_Material provided_.
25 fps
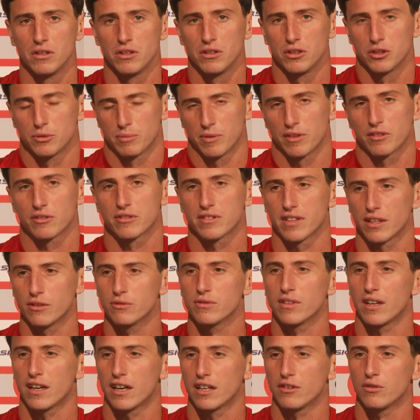Je pense que ça nous
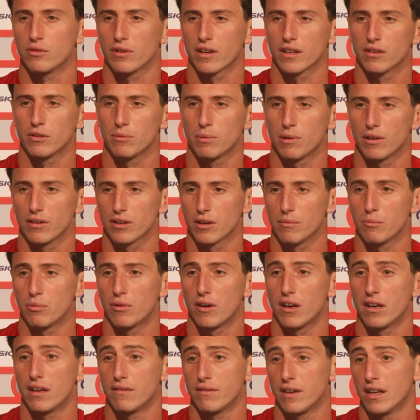a rassuré de prendre un point
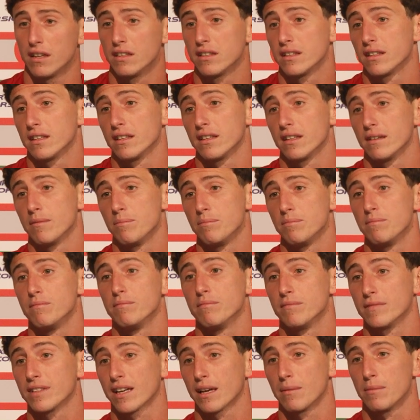à Laval, qui est
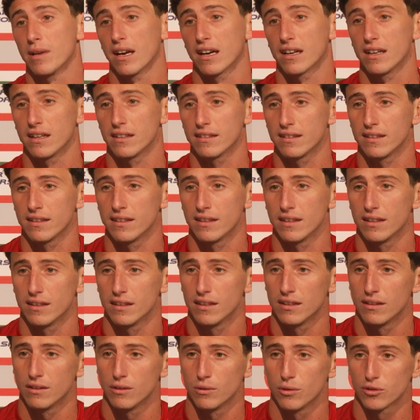très bien classé
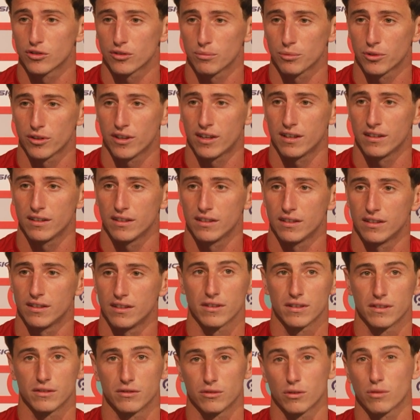au championnat.
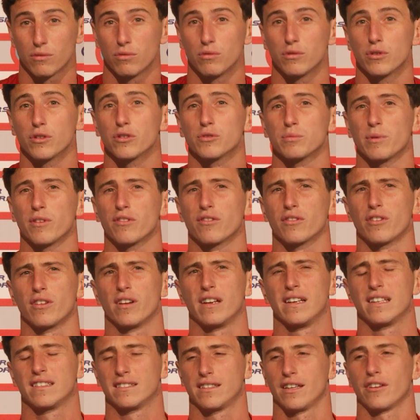Surtout que je pense qu'à
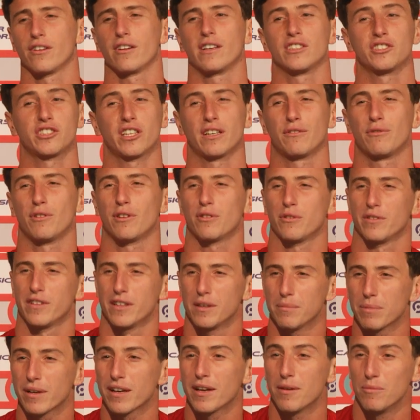l'extérieur, à chaque fois qu'on avait
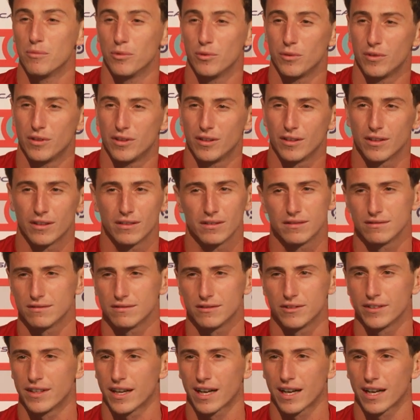pris un but, on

_Required work_.
Repeat each of the entries above exactly, but do not carry over the pictures.

_Task result_.
25 fps
Je pense que ça nous
a rassuré de prendre un point
à Laval, qui est
très bien classé
au championnat.
Surtout que je pense qu'à
l'extérieur, à chaque fois qu'on avait
pris un but, on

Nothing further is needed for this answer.